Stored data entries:
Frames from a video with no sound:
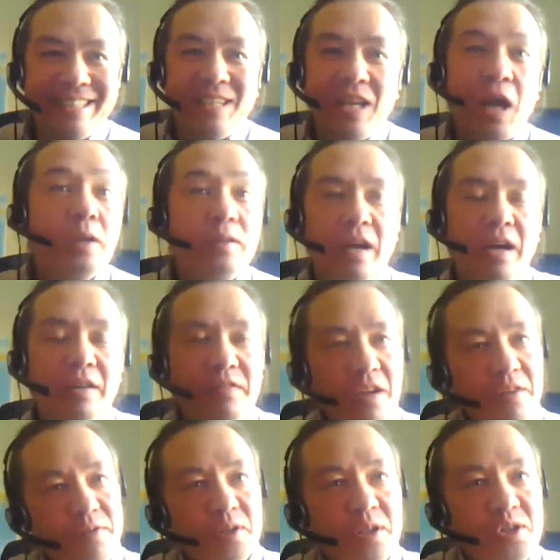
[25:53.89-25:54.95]
I, I, I
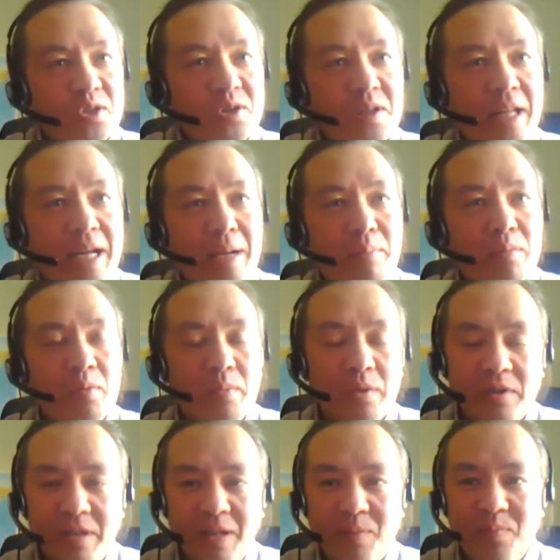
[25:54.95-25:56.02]
feel I should clap,
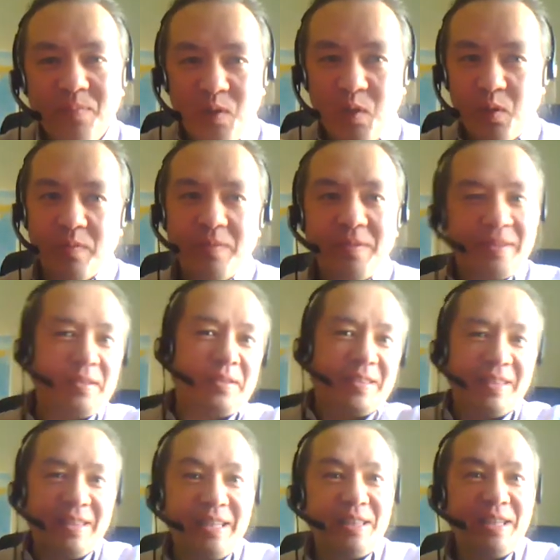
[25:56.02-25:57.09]
but um, you know, no.
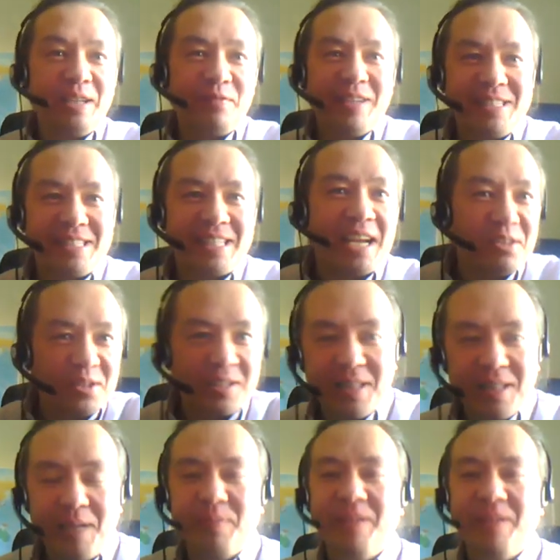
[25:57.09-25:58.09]
th- think of it as silent clapping.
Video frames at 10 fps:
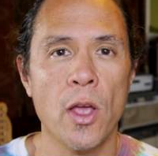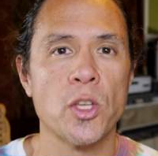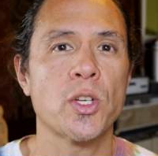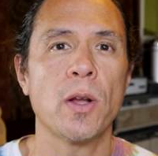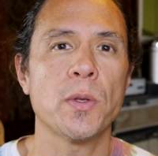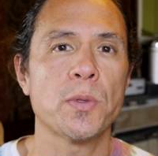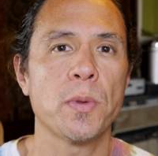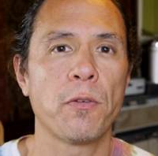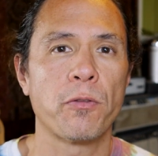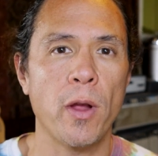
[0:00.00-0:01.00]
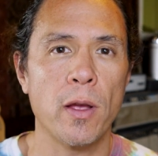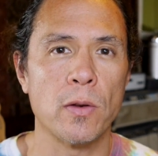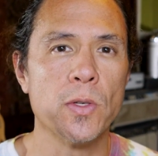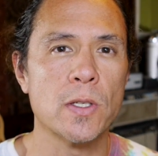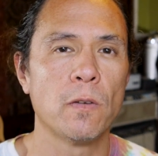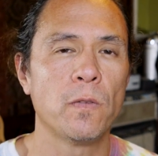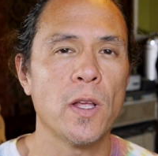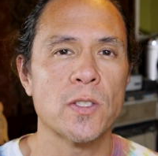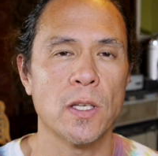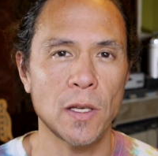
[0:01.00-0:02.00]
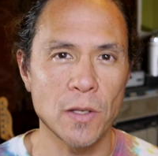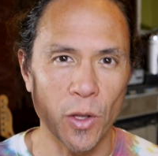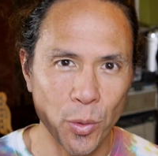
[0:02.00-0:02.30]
Share this with a friend who's convinced they need to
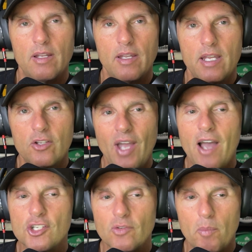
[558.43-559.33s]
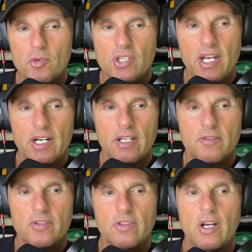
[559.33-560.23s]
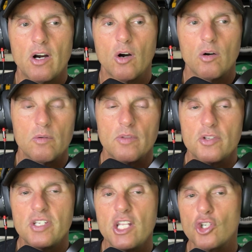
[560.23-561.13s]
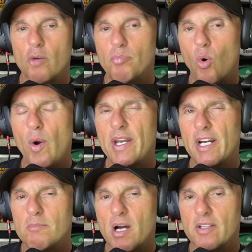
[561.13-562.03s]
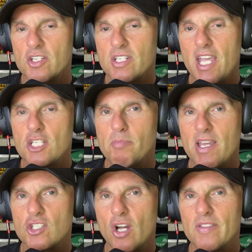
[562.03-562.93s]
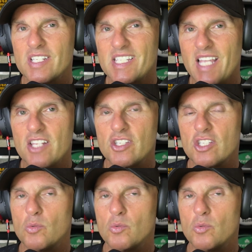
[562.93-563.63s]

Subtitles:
In the House of Representatives, the seats are appointed among the states based on the census,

- _Task prompt_:
In the copy, leave out all pictures, and retype exactly each line from the one with "[561.13-562.03s]" through the last line of the entries.

- _Response to this exercise_:
[561.13-562.03s]
[562.03-562.93s]
[562.93-563.63s]

Subtitles:
In the House of Representatives, the seats are appointed among the states based on the census,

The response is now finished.